Sunday, June 7, 2015

CHAPTER 15: VFX-09 Hallorran Dihajar SAM

Jempol tangan kanan Anin menekan tombol release bomb dengan kuat, sambil terus menanti lampu indikator pada monitor berkedip, tanda terlepasnya bom dari pylon ( cantelan bom ) yang terletak didalam perut pesawat. Tapi lampu indikator tidak juga menyala. Berarti bom juga belum terlepas dari pylon dan keluar dari perut pesawat. Anin mulai panik. Peluru D-Myth masih gencar menembaki kami. Padahal, dengan beban yang cukup berat, tentu saja kami terbang lebih lamban ibarat mahluk dengan volume tubuh yang melebihi kapasitas normal dan proporsional, atau dengan kata lain mahluk gembrot, sedang mengikuti lomba lari 10 km.

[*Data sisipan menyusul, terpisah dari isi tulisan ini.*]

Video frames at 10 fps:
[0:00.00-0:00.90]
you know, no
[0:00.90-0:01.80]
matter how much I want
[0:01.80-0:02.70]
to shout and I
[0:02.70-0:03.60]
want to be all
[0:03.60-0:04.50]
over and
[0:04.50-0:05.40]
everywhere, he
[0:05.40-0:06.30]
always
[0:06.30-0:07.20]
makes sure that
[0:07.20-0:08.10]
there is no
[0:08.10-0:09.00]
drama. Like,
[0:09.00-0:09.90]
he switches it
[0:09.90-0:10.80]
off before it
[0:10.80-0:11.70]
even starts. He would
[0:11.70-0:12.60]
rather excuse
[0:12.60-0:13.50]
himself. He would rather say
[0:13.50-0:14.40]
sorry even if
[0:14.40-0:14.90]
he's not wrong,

VFX-09 Hallorran memang memiliki desain mesin yang sangat rumit, karena mesin pesawat tersebut mampu melakukan sederetan tugas. Untuk itu Hallorran memiliki satu set rangkaian tombol untuk masing-masing jenis serangan. Tanpa rangkaian yang benar, serangan tidak akan terjadi.

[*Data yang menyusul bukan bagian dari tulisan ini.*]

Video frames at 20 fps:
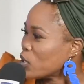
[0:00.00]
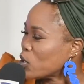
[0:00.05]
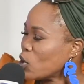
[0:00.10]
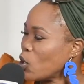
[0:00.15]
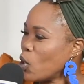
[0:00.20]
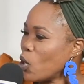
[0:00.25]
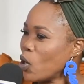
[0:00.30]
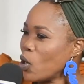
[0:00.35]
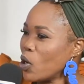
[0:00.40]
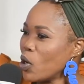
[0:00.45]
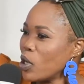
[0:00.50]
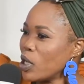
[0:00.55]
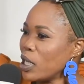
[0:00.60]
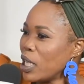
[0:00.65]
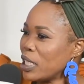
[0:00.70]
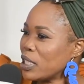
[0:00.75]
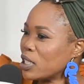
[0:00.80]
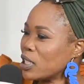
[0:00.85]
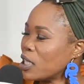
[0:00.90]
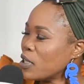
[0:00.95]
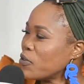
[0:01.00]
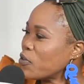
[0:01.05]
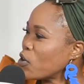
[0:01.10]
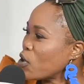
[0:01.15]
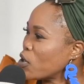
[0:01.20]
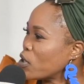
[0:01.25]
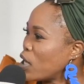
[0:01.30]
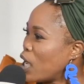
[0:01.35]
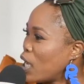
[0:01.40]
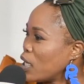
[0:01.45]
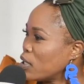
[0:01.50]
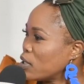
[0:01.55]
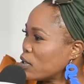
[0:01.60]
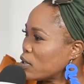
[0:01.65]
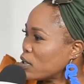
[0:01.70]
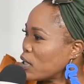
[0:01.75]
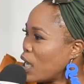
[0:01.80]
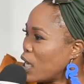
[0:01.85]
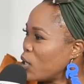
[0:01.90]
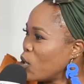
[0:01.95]
So let's give her that.
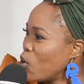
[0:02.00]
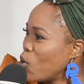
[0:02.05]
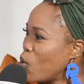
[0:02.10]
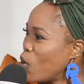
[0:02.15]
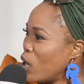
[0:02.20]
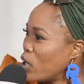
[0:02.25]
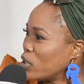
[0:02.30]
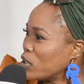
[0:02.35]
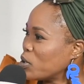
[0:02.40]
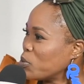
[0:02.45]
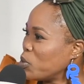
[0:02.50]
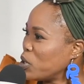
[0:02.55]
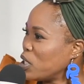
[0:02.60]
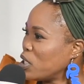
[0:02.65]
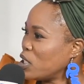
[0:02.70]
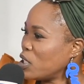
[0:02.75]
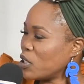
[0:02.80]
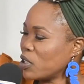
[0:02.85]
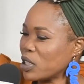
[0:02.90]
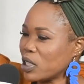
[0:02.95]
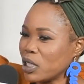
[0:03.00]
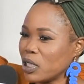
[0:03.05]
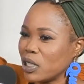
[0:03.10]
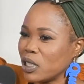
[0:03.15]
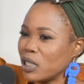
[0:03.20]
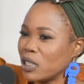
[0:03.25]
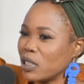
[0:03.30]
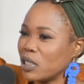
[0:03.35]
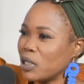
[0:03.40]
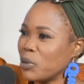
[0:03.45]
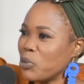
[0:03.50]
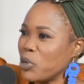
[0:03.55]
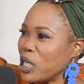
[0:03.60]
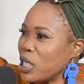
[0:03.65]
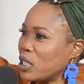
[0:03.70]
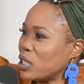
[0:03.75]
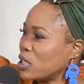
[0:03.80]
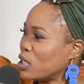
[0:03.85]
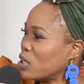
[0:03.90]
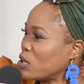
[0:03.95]
I don't want to be here sitting
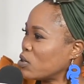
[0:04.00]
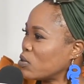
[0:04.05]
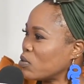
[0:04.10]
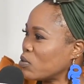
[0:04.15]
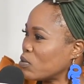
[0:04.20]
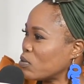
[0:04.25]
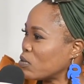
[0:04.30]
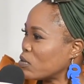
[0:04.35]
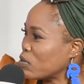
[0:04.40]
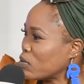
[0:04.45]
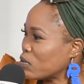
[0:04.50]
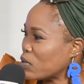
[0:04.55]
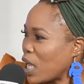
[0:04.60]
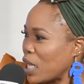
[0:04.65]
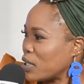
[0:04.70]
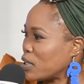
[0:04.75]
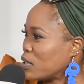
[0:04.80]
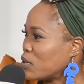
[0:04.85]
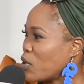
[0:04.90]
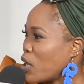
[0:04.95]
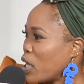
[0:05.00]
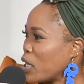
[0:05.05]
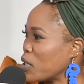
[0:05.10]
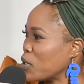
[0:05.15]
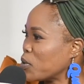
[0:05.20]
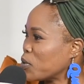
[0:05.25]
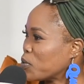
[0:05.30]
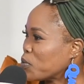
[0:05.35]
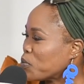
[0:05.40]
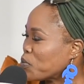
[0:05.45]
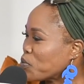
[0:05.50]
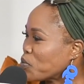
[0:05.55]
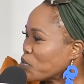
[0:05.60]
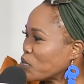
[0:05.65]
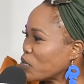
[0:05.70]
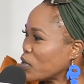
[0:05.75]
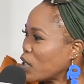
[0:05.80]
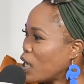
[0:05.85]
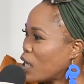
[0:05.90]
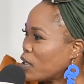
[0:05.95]
debating that.
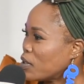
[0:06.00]
Right? Yeah.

Entah mungkin Anin lupa membuat rangkaian loft serangan kami atau tidak terlalu kuat menekan tombol. Atau memang ada ketidak beresan dalam sistem bidik komputer.

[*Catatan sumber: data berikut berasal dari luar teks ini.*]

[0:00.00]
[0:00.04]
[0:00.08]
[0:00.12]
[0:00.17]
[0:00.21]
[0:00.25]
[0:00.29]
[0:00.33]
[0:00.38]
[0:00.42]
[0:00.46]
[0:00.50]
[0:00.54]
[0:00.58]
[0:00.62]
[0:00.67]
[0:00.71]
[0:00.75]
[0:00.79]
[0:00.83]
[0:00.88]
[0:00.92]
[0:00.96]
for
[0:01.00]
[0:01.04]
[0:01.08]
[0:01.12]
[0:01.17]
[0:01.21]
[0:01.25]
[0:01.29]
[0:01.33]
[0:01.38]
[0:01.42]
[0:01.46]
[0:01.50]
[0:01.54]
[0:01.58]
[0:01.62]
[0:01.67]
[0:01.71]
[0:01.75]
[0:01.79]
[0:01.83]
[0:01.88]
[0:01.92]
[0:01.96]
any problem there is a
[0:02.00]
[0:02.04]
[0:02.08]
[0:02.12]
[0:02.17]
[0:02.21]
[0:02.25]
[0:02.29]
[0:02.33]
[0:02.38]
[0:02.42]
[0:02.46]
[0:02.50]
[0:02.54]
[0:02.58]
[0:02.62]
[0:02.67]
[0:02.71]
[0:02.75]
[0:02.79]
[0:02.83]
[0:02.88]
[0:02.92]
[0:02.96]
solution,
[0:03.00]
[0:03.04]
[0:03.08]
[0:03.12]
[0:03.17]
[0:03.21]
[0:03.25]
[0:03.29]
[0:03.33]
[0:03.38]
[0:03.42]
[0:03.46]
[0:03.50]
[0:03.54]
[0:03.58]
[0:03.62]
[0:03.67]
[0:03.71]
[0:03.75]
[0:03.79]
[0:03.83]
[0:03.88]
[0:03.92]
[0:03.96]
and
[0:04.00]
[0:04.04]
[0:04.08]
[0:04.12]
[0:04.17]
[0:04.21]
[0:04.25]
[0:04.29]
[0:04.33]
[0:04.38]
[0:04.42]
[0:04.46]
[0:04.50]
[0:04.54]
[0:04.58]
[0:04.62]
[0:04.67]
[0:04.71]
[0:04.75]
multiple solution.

“jangan sampai kita gagal!” Ayo, lakukan serangan ulang!” seru Anin. Padahal, ini ‘suatu kegagalan besar’. Tapi kami juga tidak ingin kembali dengan catatan; gagal! Saat itu terdengar lagi teriakan Anin, “ cepat jatuhkan bom!” tapi Aku masih berpikir.

“Jangan bodoh!” teriak Anin seakan Dia membaca pikiranku. Drrrttt … drrrrrttt, Anin akhirnya menekan tombol ( pada Hallorran, pilot dan navigator masing-masing memiliki tombol untuk melepaskan bom ). Bom terlepas dan meluncur ke arah padang pasir. Tidak meledak. Tergolek dipasir begitu saja. Hallorran pun terasa lebih ringan. Kami terbang di belakang kedua pesawat rekan kami, yang sudah berkali-kali mengontak tapi belum sempat kami jawab. “Ok! ... sekarang cepat kembali!” perintahku sebagai pimpinan formasi.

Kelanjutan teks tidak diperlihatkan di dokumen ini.